A phase I/II exploratory clinical trial for intracordal injection of recombinant hepatocyte growth factor for vocal fold scar and sulcus

Vocal fold scar and sulcus are intractable diseases with no effective established treatments. Hepatocyte growth factor (HGF) has preclinically proven to have potent antifibrotic and regenerative effects on vocal fold scar. The current Phase I/II clinical trial aims to examine the safety and effectiveness of intracordal injection of a recombinant human HGF drug for patients with vocal fold scar or sulcus. This is an open‐label, dose‐escalating, first‐in‐human clinical trial.

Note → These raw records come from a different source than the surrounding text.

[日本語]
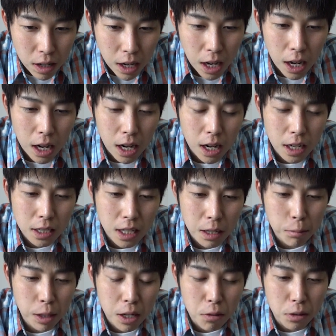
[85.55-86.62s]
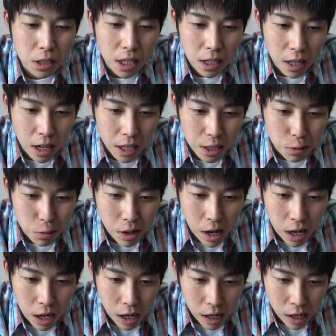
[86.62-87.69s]
あ卑弥呼じゃないの
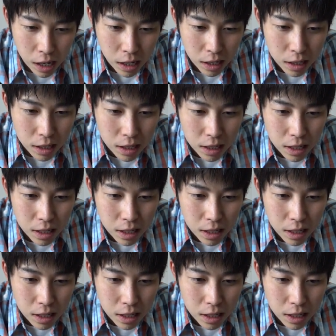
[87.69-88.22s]
か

Eighteen patients with bilateral vocal fold scar or sulcus were enrolled and divided into three groups: Step I received 1 μg of HGF per vocal fold; Step II received 3 μg of HGF; and Step III received 10 μg of HGF. Injections were administered once weekly for 4 weeks. The protocol treatment was performed starting with Step I and escalating to Step III. Patients were followed for 6 months post‐treatment. Local and systemic safety aspects were examined as primary endpoints, and therapeutic effects were assessed as secondary endpoints using voice handicap index‐10; maximum phonation time; vocal fold vibratory amplitude; grade, rough, breathy, asthenic, strained scale; and jitter. The results indicated no serious drug‐related adverse events in either the systemic or local examinations. In whole‐subject analysis, voice handicap index‐10, vocal fold vibratory amplitude, and grade, rough, breathy, asthenic, strained scale were significantly improved at 6 months, whereas maximum phonation time and jitter varied. There were no significant differences in phonatory data between the step groups. In conclusion, intracordal injection of a recombinant human HGF drug was safe, feasible, and potentially effective for human patients with vocal fold scar or sulcus.